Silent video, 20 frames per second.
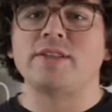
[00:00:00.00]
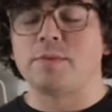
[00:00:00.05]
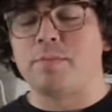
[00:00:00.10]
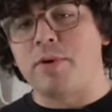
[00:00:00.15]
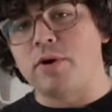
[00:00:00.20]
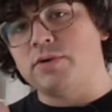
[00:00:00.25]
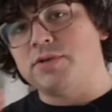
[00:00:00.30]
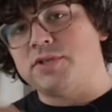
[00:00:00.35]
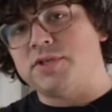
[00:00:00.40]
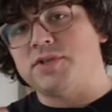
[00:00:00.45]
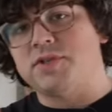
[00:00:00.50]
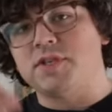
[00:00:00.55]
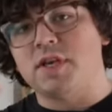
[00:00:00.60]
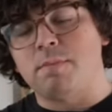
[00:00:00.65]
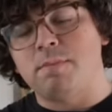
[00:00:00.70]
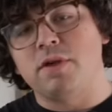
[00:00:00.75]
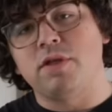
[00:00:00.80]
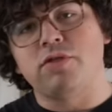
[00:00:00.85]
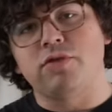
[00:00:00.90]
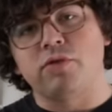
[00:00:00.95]
opposed to
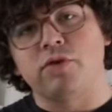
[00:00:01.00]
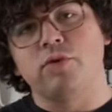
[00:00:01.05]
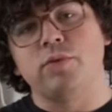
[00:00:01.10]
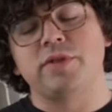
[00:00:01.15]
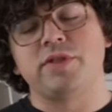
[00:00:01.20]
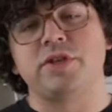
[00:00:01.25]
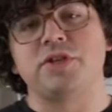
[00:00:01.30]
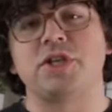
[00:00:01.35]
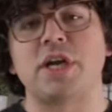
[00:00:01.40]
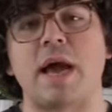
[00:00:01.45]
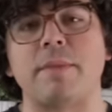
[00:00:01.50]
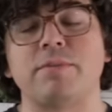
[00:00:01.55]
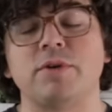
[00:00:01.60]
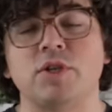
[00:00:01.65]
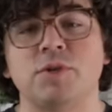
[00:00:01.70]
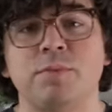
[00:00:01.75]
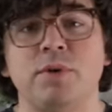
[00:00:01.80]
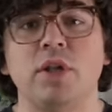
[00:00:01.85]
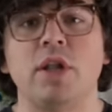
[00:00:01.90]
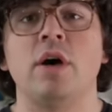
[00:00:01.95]
skipping through with the
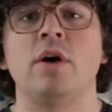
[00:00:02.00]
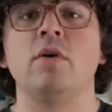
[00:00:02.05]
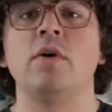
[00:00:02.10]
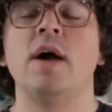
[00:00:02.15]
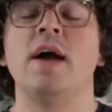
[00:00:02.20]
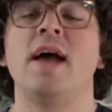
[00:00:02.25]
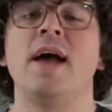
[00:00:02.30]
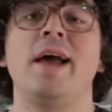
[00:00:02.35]
chapters below,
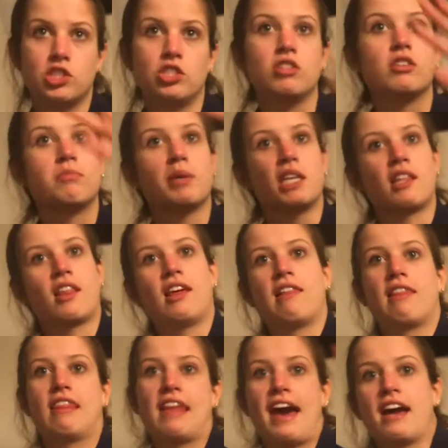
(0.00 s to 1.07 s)
Wish you could paint
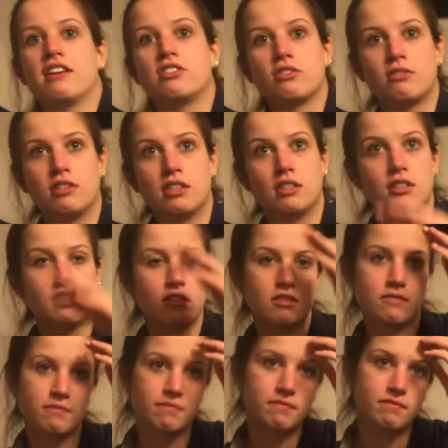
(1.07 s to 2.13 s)
like that door.
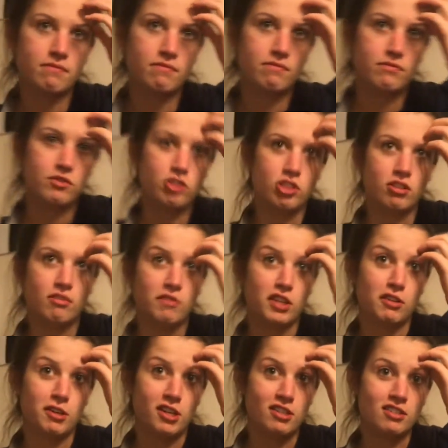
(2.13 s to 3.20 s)
Show the
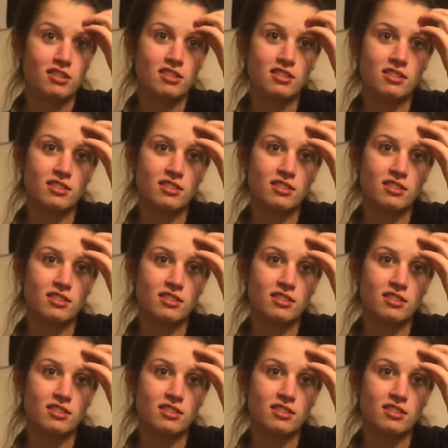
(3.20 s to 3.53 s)
viewers.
_ _ _ _ _
- **Task instructions**: Each line from the line containing "[00:00:02.15]" through the final line of the data above must be retyped exactly; nothing else, and no pictures, may appear.

- **Written response**:
[00:00:02.15]
[00:00:02.20]
[00:00:02.25]
[00:00:02.30]
[00:00:02.35]
chapters below,
(0.00 s to 1.07 s)
Wish you could paint
(1.07 s to 2.13 s)
like that door.
(2.13 s to 3.20 s)
Show the
(3.20 s to 3.53 s)
viewers.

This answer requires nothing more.